_Required action_
Each record below should be reproduced as it is written, with pictures left out entirely.

Records drawn from a dataset
- Opening Delimiter -
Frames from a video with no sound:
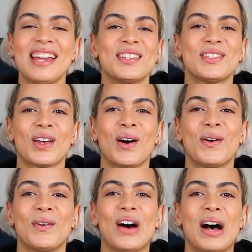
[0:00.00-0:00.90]

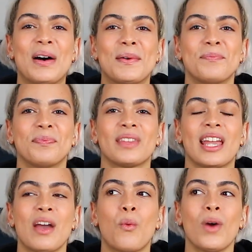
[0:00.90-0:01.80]
So
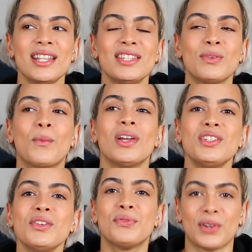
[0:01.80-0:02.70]
once
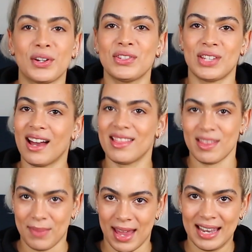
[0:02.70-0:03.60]
you first sit on the
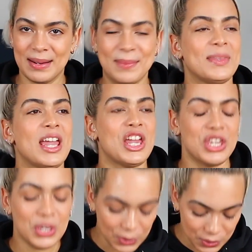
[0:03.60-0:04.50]
bed,
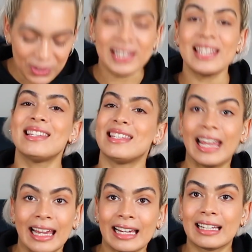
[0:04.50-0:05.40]
you really
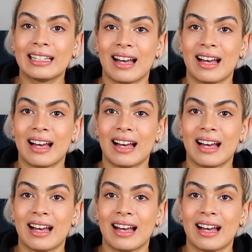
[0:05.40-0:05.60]
sink.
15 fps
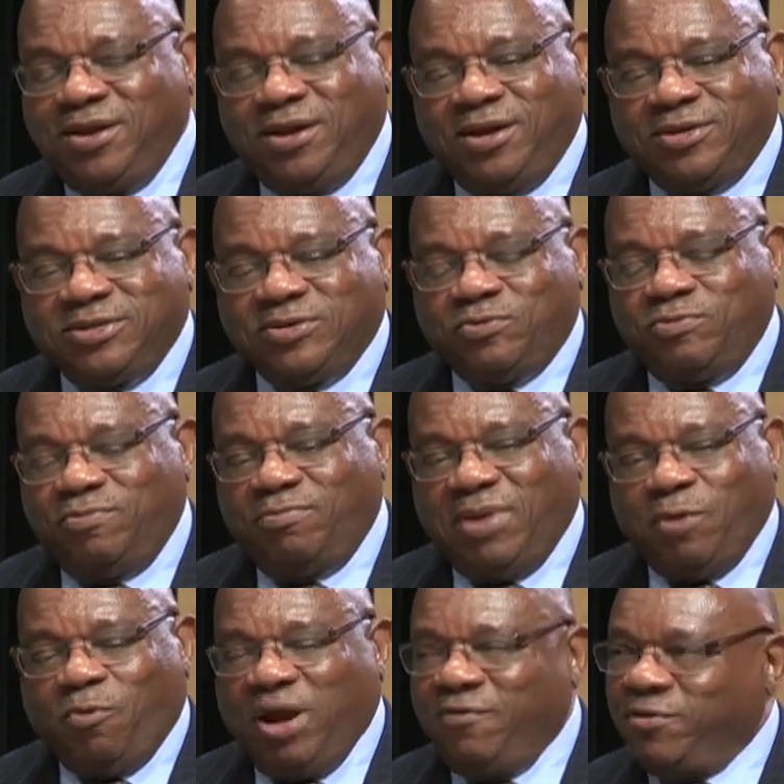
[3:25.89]
And so my
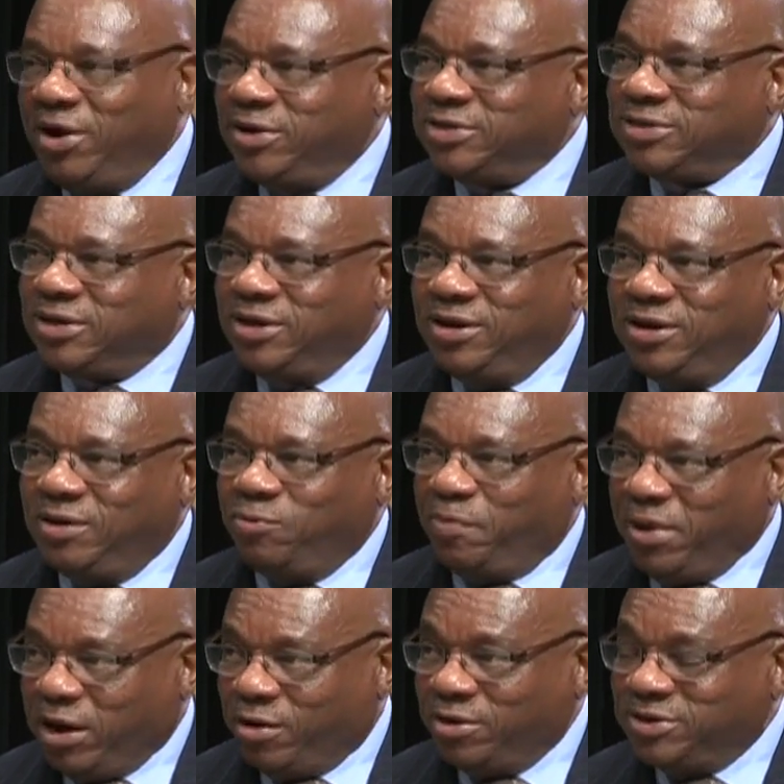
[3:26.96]
wife and I say, we're
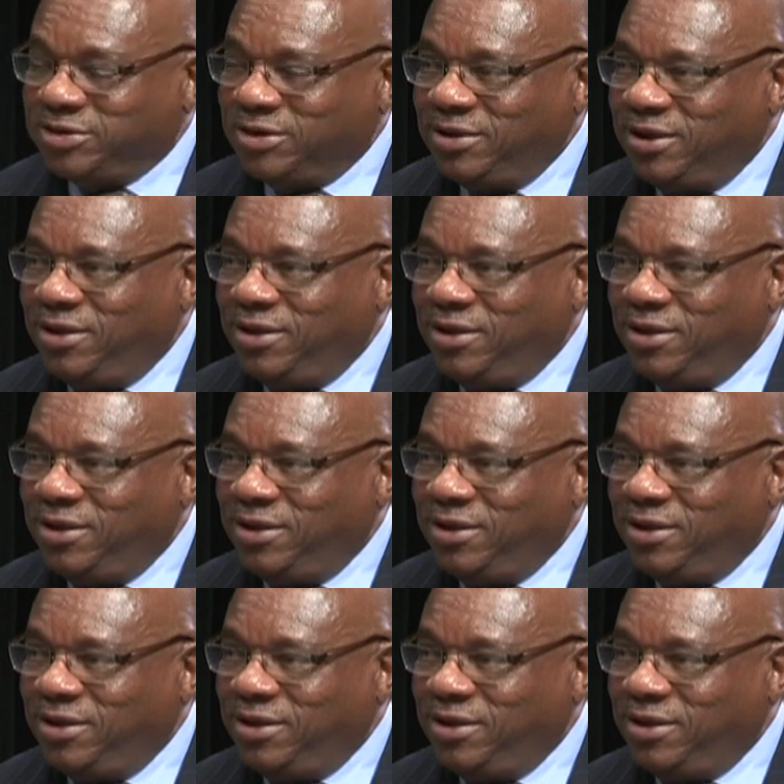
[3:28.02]
parents.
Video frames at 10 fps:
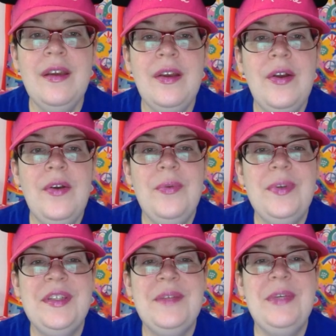We
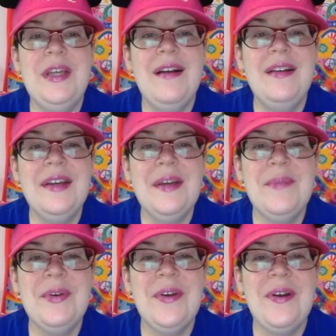see Bianca and
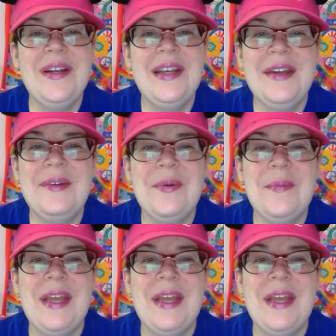Bernard at a romantic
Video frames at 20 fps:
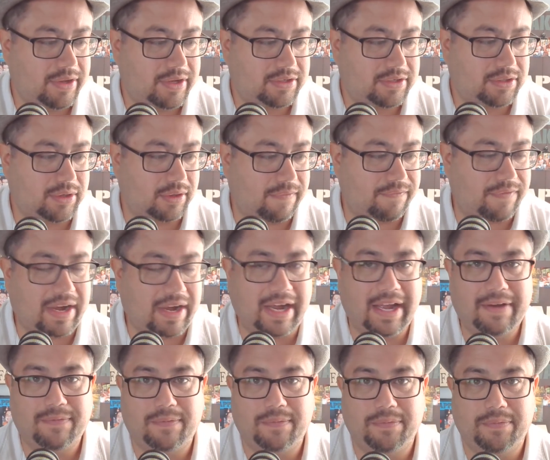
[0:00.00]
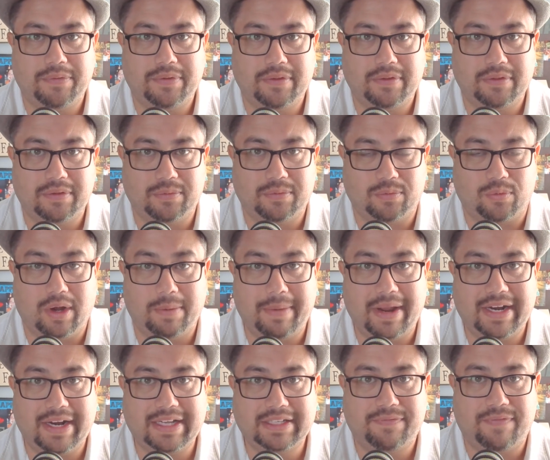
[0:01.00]
So the five, the one
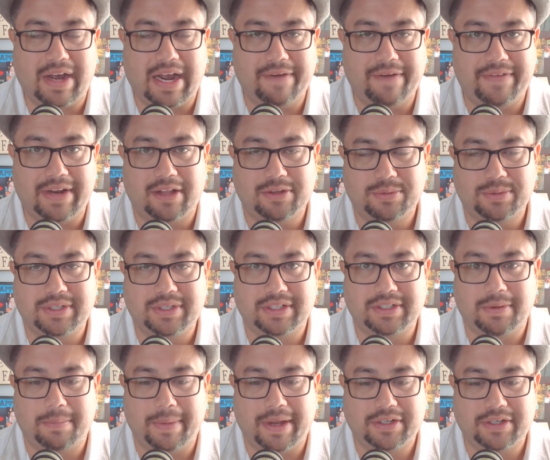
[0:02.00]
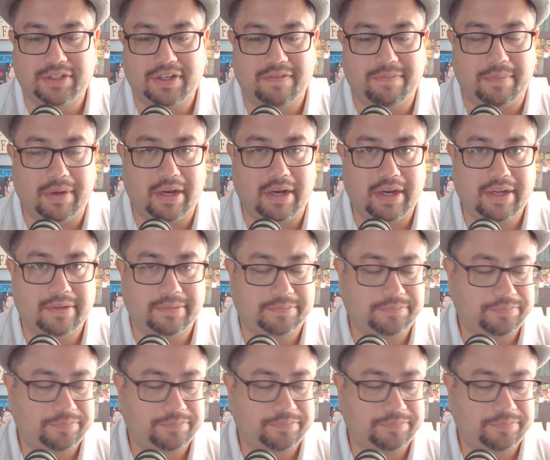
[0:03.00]
man gets five talents, which is a measure of money,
- Closing Delimiter -
_Answer to the exercise_
Frames from a video with no sound:
[0:00.00-0:00.90]

[0:00.90-0:01.80]
So
[0:01.80-0:02.70]
once
[0:02.70-0:03.60]
you first sit on the
[0:03.60-0:04.50]
bed,
[0:04.50-0:05.40]
you really
[0:05.40-0:05.60]
sink.
15 fps
[3:25.89]
And so my
[3:26.96]
wife and I say, we're
[3:28.02]
parents.
Video frames at 10 fps:
We
see Bianca and
Bernard at a romantic
Video frames at 20 fps:
[0:00.00]
[0:01.00]
So the five, the one
[0:02.00]
[0:03.00]
man gets five talents, which is a measure of money,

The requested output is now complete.